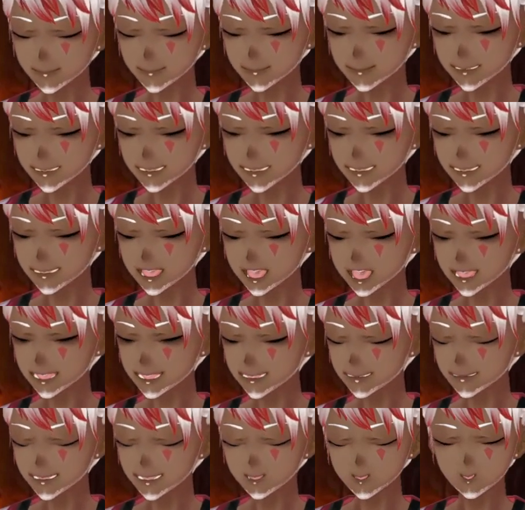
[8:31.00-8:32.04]

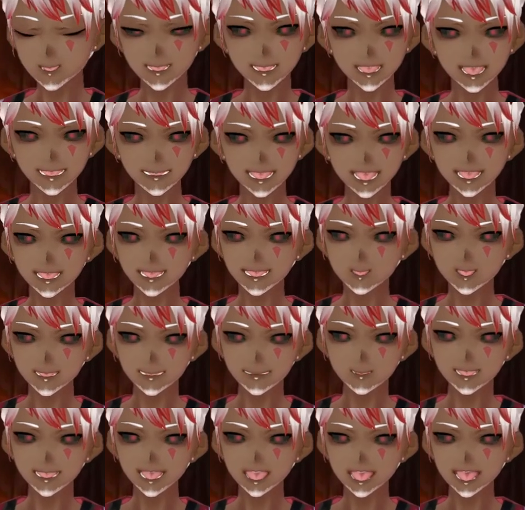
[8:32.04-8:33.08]
nonetheless, it, it was a it was
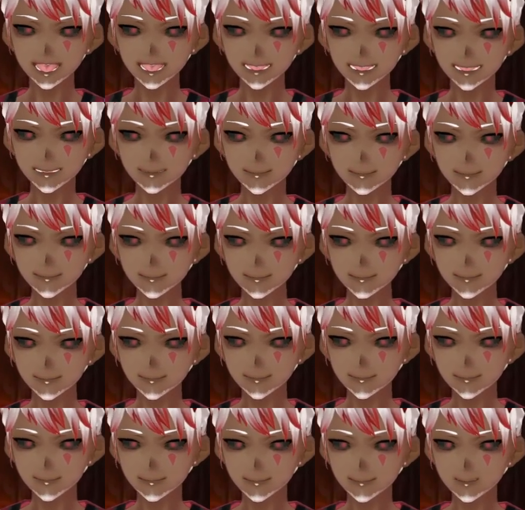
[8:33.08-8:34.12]
a thought.
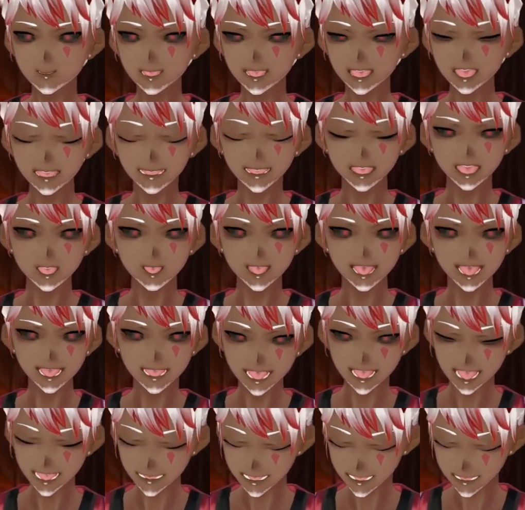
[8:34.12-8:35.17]
Don't know why
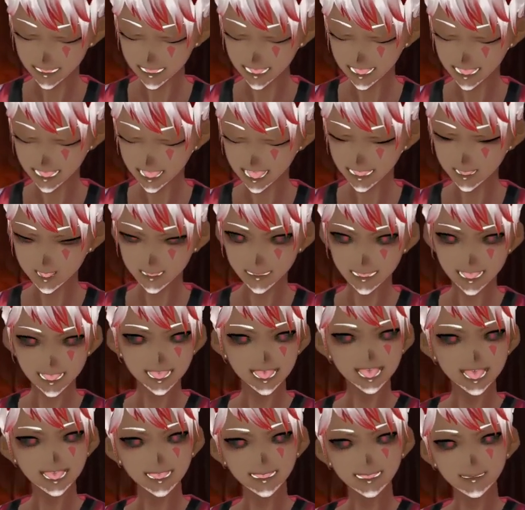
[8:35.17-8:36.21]
that was a thing, but it was a
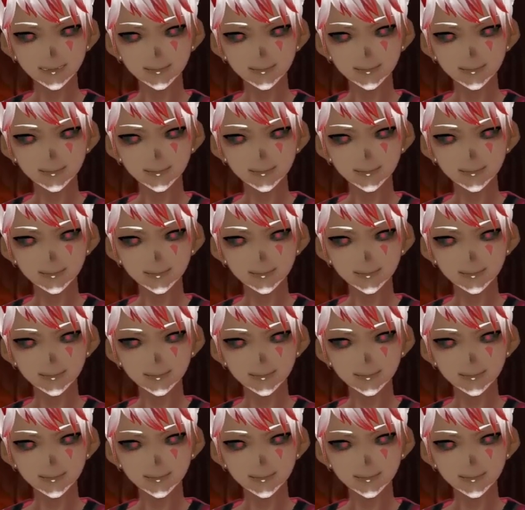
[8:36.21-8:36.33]
thought.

☆ ☆ ☆ ☆

> [ASSIGNMENT] Word for word, write out each of the records, but not the pictures.

> [THE COMPLETED TASK]
[8:31.00-8:32.04]

[8:32.04-8:33.08]
nonetheless, it, it was a it was
[8:33.08-8:34.12]
a thought.
[8:34.12-8:35.17]
Don't know why
[8:35.17-8:36.21]
that was a thing, but it was a
[8:36.21-8:36.33]
thought.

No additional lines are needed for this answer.